We chose RISC-V because its toolchain exists. The obstacle is that standard code assumes a stack and memory-based loads/stores. Instead of rewriting the compiler, we intercept compilation and rewrite: (1) stack-related function behavior at the IR level to be register-only, and (2) load/store instructions at the assembly level to map to register-file operations.

This preserves a familiar workflow for writing kernels in C/C++, but it also imposes constraints: large arrays and deep recursion must be redesigned.

What we demonstrated (preliminary results)

Metric	What we observed
ASIC tile area (16 cores)	0.024 mm2 in 28 nm post-place-and-route; 0.074 mm2 in 65 nm.
Area benefit of shared fetch/decode	Up to ~45% area reduction vs. baseline SERV tiles withoutmutualization (16-core case).
Scalability	The shared-control approach becomes more advantageous as corecount increases (benefits beyond ~8 cores).

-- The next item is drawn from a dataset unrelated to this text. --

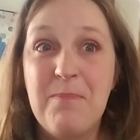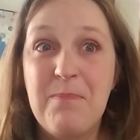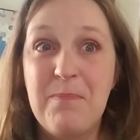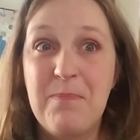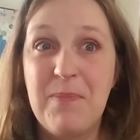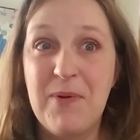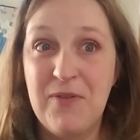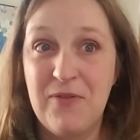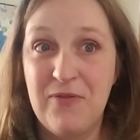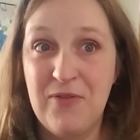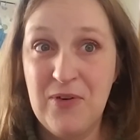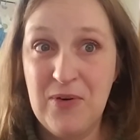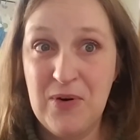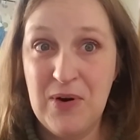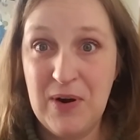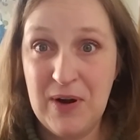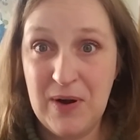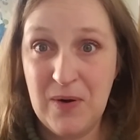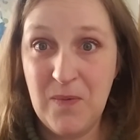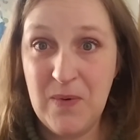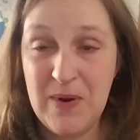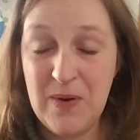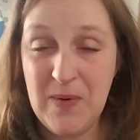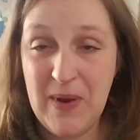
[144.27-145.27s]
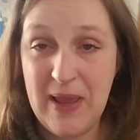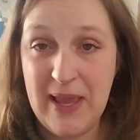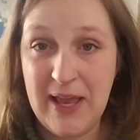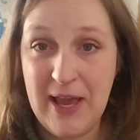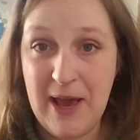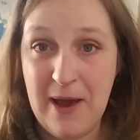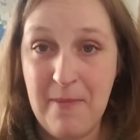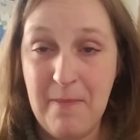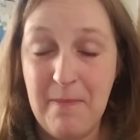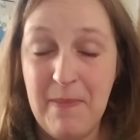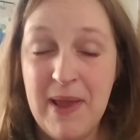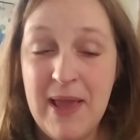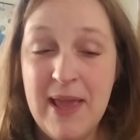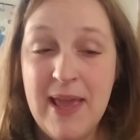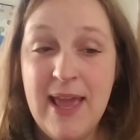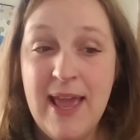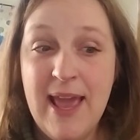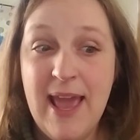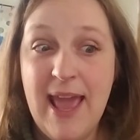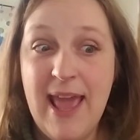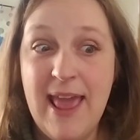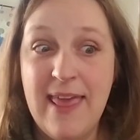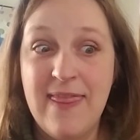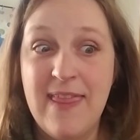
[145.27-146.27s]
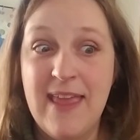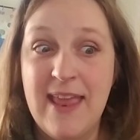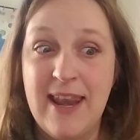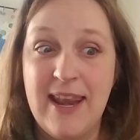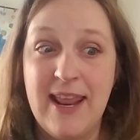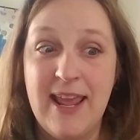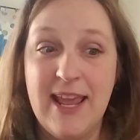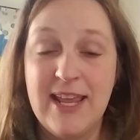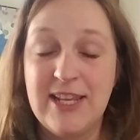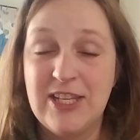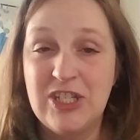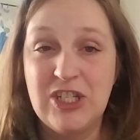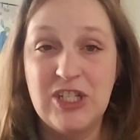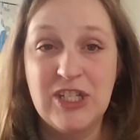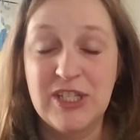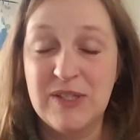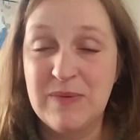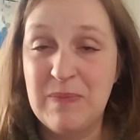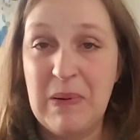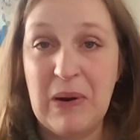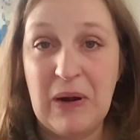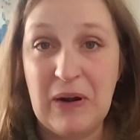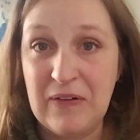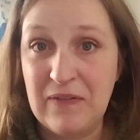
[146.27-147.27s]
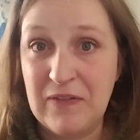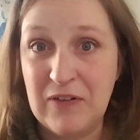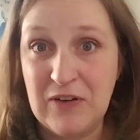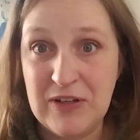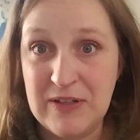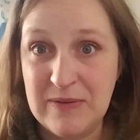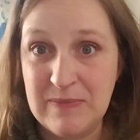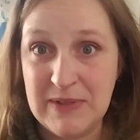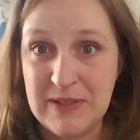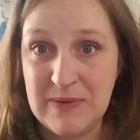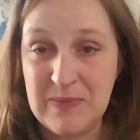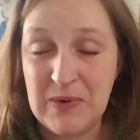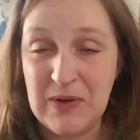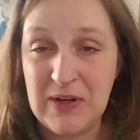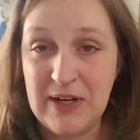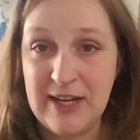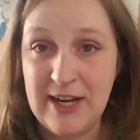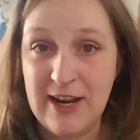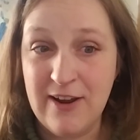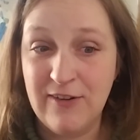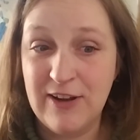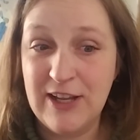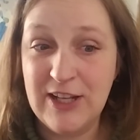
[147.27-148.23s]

before we wake up and then it's just part of Christmas morning now.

Integration results obtained with the RISC SERV (serial implementation, summer 2025).

Limitations (current)

Register-only execution limits algorithms that rely on large state or buffers (e.g., large-N FFT without redesign).
Bit-serial SERV cores trade latency for area; some applications may need a more parallel core variant (currently in debugging, nov. 2025).
Full energy validation requires post-silicon measurement campaigns; current results emphasize feasibility and compactness.

What comes next

Deeper toolchain support for the memoryless model (fewer manual constraints).
Stronger verification at scale and improved critical paths for higher frequency.
Dynamic switching between Batch / Convolutional / RoI modes.
Benchmarking on real datasets: qubit readouts, ECG, radar pulses.

Reference:

C. Ciocan, A. Kolar and M. Thevenin, « A Memoryless Stream Processing Architecture for Energy-Efficient Signal Processing, » 2025 32nd IEEE International Conference on Electronics, Circuits and Systems (ICECS), Marrakech, Morocco, 2025, pp. 1-4, doi: 10.1109/ICECS66544.2025.11270800.